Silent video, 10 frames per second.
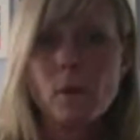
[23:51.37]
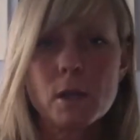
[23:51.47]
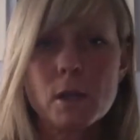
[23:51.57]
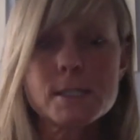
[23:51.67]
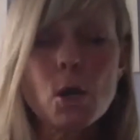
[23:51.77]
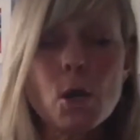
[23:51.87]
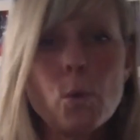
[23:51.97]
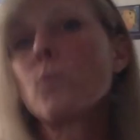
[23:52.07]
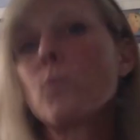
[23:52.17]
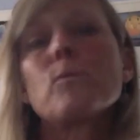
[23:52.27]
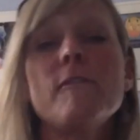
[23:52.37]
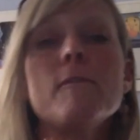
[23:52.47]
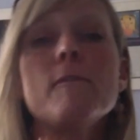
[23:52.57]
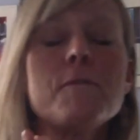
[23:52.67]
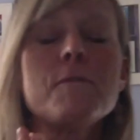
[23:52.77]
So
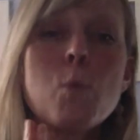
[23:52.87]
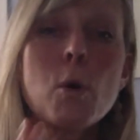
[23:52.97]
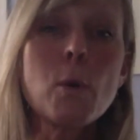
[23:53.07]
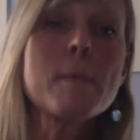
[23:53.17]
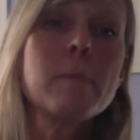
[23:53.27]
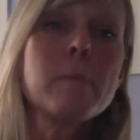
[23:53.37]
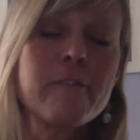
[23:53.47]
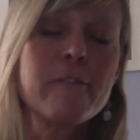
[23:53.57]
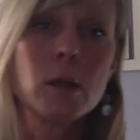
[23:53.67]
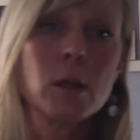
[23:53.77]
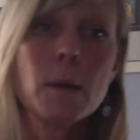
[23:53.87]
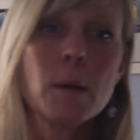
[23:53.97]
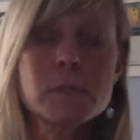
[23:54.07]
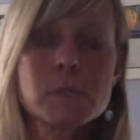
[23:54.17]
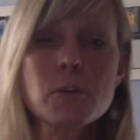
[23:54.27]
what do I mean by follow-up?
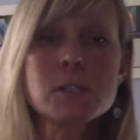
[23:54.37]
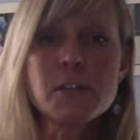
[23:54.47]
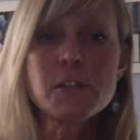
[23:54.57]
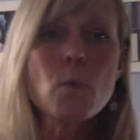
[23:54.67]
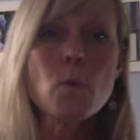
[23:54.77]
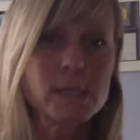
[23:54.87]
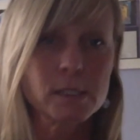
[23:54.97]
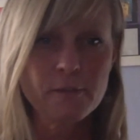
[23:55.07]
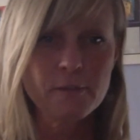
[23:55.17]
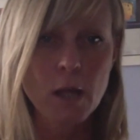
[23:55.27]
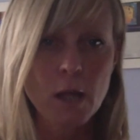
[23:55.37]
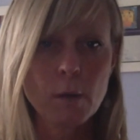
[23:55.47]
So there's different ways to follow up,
——
## HOW TO COMPLETE THIS TASK
The entries above should be reproduced exactly, without their pictures.

## RESPONSE TO THIS TASK
Silent video, 10 frames per second.
[23:51.37]
[23:51.47]
[23:51.57]
[23:51.67]
[23:51.77]
[23:51.87]
[23:51.97]
[23:52.07]
[23:52.17]
[23:52.27]
[23:52.37]
[23:52.47]
[23:52.57]
[23:52.67]
[23:52.77]
So
[23:52.87]
[23:52.97]
[23:53.07]
[23:53.17]
[23:53.27]
[23:53.37]
[23:53.47]
[23:53.57]
[23:53.67]
[23:53.77]
[23:53.87]
[23:53.97]
[23:54.07]
[23:54.17]
[23:54.27]
what do I mean by follow-up?
[23:54.37]
[23:54.47]
[23:54.57]
[23:54.67]
[23:54.77]
[23:54.87]
[23:54.97]
[23:55.07]
[23:55.17]
[23:55.27]
[23:55.37]
[23:55.47]
So there's different ways to follow up,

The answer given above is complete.